Повинись перед боцманом. Тоже и ему не лестно, как в суде его обскажут... Пожалуй, простит... А тебе что?
Отчаянный серьезно ответил:
-- Ай да ловко уважил! Спасибо, приятель!
-- За что?.. Куда ты гнешь?
-- Вполне открылся, какой ты есть, с потрохами!
-- Видно, не нравится, что обо всем полагаю с рассудком?
-- Даже с большим рассудком -- обессудил меня дураком...
-- Не лезь на рожон. Не полагай о себе... Помни, что" матрос.
-- А поклонись я боцману и выйди в унтерцеры да беззаконно чисти твою лукавую рожу, так поумнею? Обскажи-ка! -- с презрительной насмешкой промолвил маленький матрос.
-- Ты все зубы скалишь!
-- А как же с тобой?
-- В штрафные, что ли, лестно?
-- Беспременно желаю. Оттого и зубы скалю!
-- Перестанешь! -- злобно сказал Чижов.
-- И скоро?
-- Хоть завтра пройдет твоя отчаянность!
-- По какой-такой причине?
-- Отшлифуют на первый раз за боцмана. Небось, прошлое лето выпороли одного матроса и перевели в штрафные... Очень просто!
Митюшин ужаснулся при мысли, что его завтра же могут позорно наказать, и возмутился, что свой же брат, матрос, точно злорадствует позору ближнего и беззаконию.
Но в темноте вечера, у борта на баке, где два матроса беседовали, Чижов не видел бледного взволнованного лица и сверкающих черных глаз Отчаянного.
-- Пусть шлифуют! А ты смотри! -- вызывающе кинул он, скрывая свой ужас.
Чижов удивился:
-- И с чего это ты такой отчаянный? Не могу я в толк взять...
-- Ветром надуло...
-- Где?
-- На фабрике.
-- Так. А на царской службе тоже, значит, надуло? -- иронизировал Чижов, оскорбленный тоном Отчаянного.
-- Верно, что так...
-- Чудно что-то...
-- Видно, не слыхал, что люди тоскуют по правде? -- вдруг воскликнул Митюшин.
Чижов недоверчиво усмехнулся.
-- То-то не понять!
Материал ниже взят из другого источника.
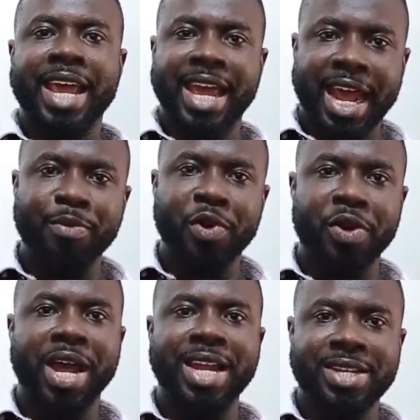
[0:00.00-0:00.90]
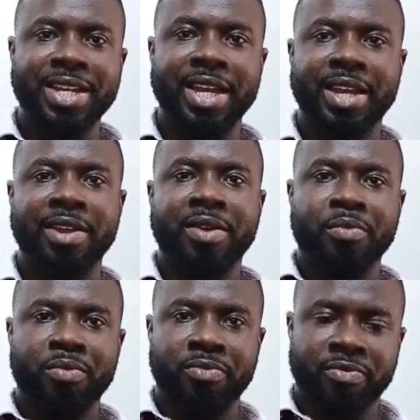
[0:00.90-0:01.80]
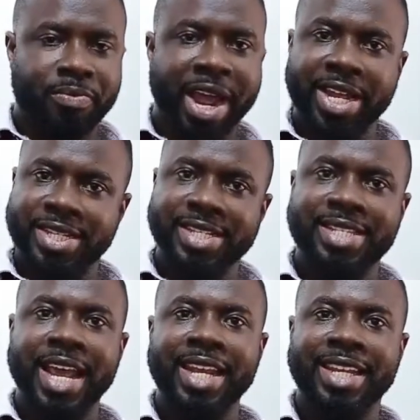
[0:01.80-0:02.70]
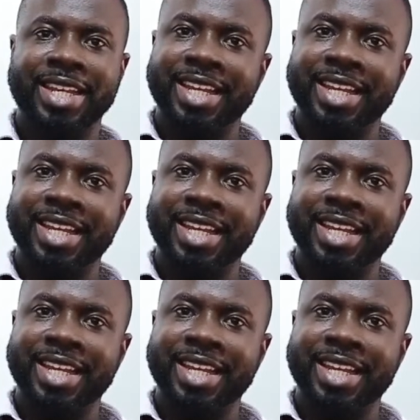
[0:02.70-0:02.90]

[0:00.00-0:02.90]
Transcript: and I'm going to handle the marketing side.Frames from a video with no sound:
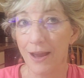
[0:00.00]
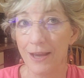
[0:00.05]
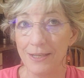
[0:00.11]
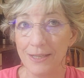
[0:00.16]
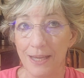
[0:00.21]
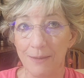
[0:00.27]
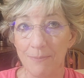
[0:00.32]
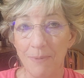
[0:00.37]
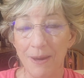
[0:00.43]
I
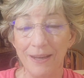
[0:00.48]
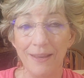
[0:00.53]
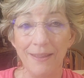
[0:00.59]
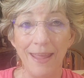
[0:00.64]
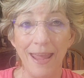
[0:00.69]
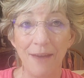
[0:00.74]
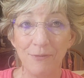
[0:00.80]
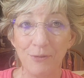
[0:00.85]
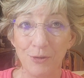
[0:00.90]
take mine in
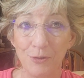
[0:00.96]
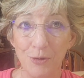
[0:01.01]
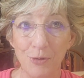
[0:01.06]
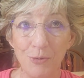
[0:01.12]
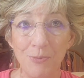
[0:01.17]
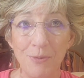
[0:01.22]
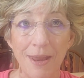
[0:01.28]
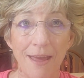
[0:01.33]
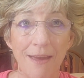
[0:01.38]
the
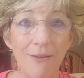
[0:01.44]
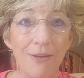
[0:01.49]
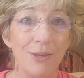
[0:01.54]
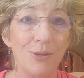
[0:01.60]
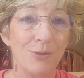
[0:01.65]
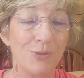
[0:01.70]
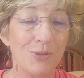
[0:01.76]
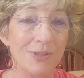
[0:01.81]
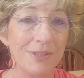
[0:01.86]
afternoon now. I
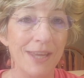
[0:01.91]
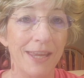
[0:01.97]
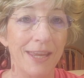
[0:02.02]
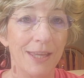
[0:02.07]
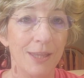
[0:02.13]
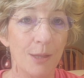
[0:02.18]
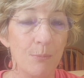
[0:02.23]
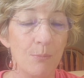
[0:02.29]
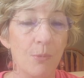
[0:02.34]
used to take
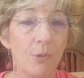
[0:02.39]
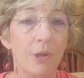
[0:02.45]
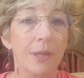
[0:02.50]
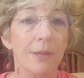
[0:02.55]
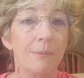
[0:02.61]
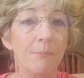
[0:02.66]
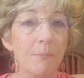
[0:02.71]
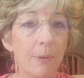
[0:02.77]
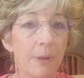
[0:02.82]
it in the
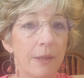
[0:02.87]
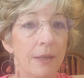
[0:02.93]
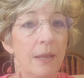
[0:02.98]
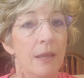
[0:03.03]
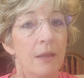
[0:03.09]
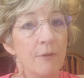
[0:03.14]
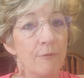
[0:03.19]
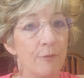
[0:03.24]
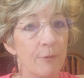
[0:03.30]
morning, but
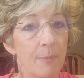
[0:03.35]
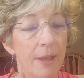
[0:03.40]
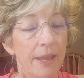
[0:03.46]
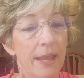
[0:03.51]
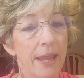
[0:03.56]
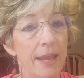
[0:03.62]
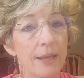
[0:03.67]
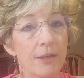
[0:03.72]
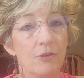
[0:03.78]
for
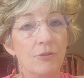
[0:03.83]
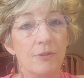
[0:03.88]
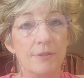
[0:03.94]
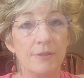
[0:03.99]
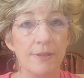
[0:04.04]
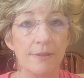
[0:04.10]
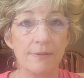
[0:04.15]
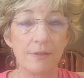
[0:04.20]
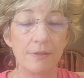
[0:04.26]
my age
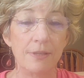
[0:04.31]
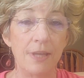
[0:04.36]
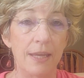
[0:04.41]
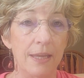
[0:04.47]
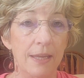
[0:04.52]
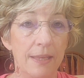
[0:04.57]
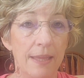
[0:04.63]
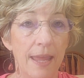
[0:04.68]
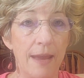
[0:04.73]
it says to
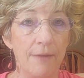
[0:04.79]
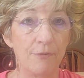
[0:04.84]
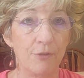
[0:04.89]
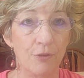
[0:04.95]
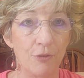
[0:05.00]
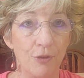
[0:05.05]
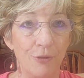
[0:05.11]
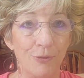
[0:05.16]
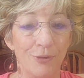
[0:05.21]
take it in the
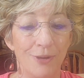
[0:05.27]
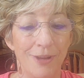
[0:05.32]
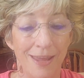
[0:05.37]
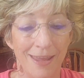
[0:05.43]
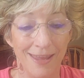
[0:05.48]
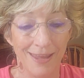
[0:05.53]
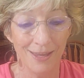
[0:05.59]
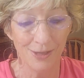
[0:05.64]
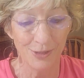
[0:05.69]
afternoon.
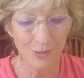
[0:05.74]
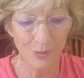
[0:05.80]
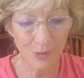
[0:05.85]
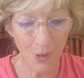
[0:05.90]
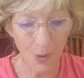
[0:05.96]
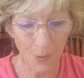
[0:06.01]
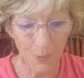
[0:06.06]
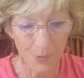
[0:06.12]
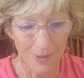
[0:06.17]

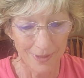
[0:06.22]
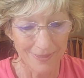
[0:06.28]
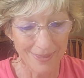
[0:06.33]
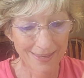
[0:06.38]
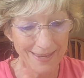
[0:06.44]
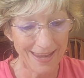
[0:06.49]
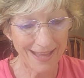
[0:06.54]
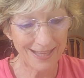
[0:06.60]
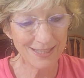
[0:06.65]
So
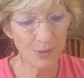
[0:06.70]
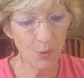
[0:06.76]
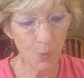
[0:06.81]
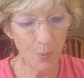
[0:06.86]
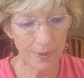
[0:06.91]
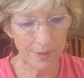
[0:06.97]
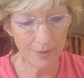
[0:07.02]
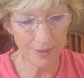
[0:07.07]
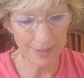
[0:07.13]
the next
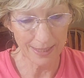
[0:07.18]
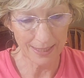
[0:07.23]
oil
Душа в тебе свиная, а рассудок подлый... Еще рад, что матроса отпорют без всякого закона! Думаешь, только больно, -- а не то, что позорно и обидно... И что присоветовал!.. Совесть-то в деревне оставил... А я полагал, что ты хоть и трус, а все-таки с понятием втихомолку! -- негодующе прибавил Митюшин, возвышая голос.
-- Ты что же ругаешься? Это по каким правам?
-- Вали к своему боцману... Виляй свиным своим хвостом и обсказывай. Может, и ты ему про меня кляузничал... Так заодно...
-- Усмирят тебя, дьявола отчаянного!
И Чижов, полный ненависти к нему, отошел.
Раздали койки. Митюшин долго не засыпал, думая грустные думы.